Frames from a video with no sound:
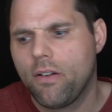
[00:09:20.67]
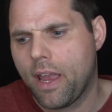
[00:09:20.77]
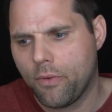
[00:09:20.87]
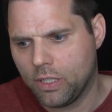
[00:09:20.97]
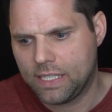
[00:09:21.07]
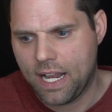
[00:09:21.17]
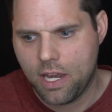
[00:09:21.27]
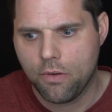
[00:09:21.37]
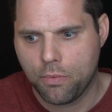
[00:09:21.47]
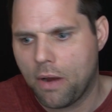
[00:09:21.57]
okay, well, it's at
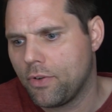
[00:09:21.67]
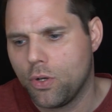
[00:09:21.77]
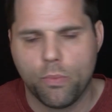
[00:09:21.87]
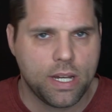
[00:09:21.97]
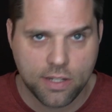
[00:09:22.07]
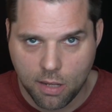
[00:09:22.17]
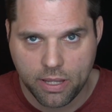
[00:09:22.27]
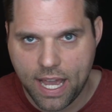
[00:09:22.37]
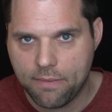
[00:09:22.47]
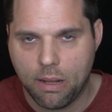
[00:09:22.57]
here with revenue and we could double
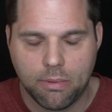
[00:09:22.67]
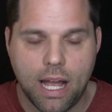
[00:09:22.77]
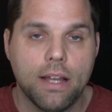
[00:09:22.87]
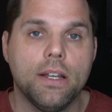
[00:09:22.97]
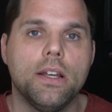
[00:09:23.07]
that, blah, blah.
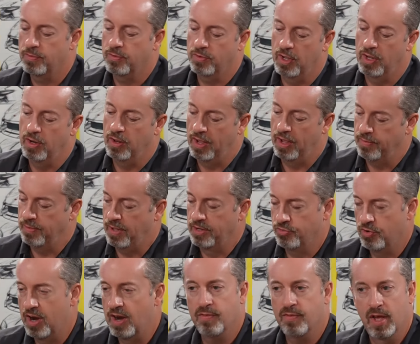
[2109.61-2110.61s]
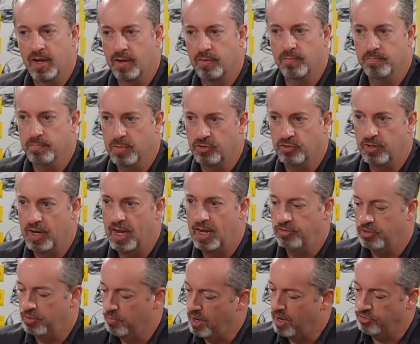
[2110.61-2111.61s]
you know, I drive like Miss
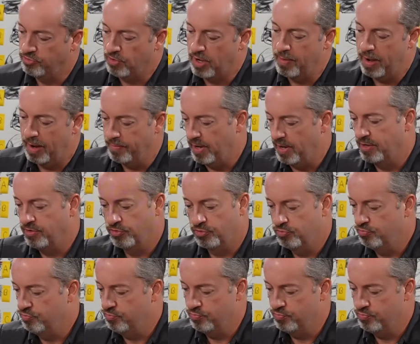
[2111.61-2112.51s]
Daisy, right? So I just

Your objective
Your task is to return every entry exactly as it was written, with the pictures removed.

Output of the task
Frames from a video with no sound:
[00:09:20.67]
[00:09:20.77]
[00:09:20.87]
[00:09:20.97]
[00:09:21.07]
[00:09:21.17]
[00:09:21.27]
[00:09:21.37]
[00:09:21.47]
[00:09:21.57]
okay, well, it's at
[00:09:21.67]
[00:09:21.77]
[00:09:21.87]
[00:09:21.97]
[00:09:22.07]
[00:09:22.17]
[00:09:22.27]
[00:09:22.37]
[00:09:22.47]
[00:09:22.57]
here with revenue and we could double
[00:09:22.67]
[00:09:22.77]
[00:09:22.87]
[00:09:22.97]
[00:09:23.07]
that, blah, blah.
[2109.61-2110.61s]
[2110.61-2111.61s]
you know, I drive like Miss
[2111.61-2112.51s]
Daisy, right? So I just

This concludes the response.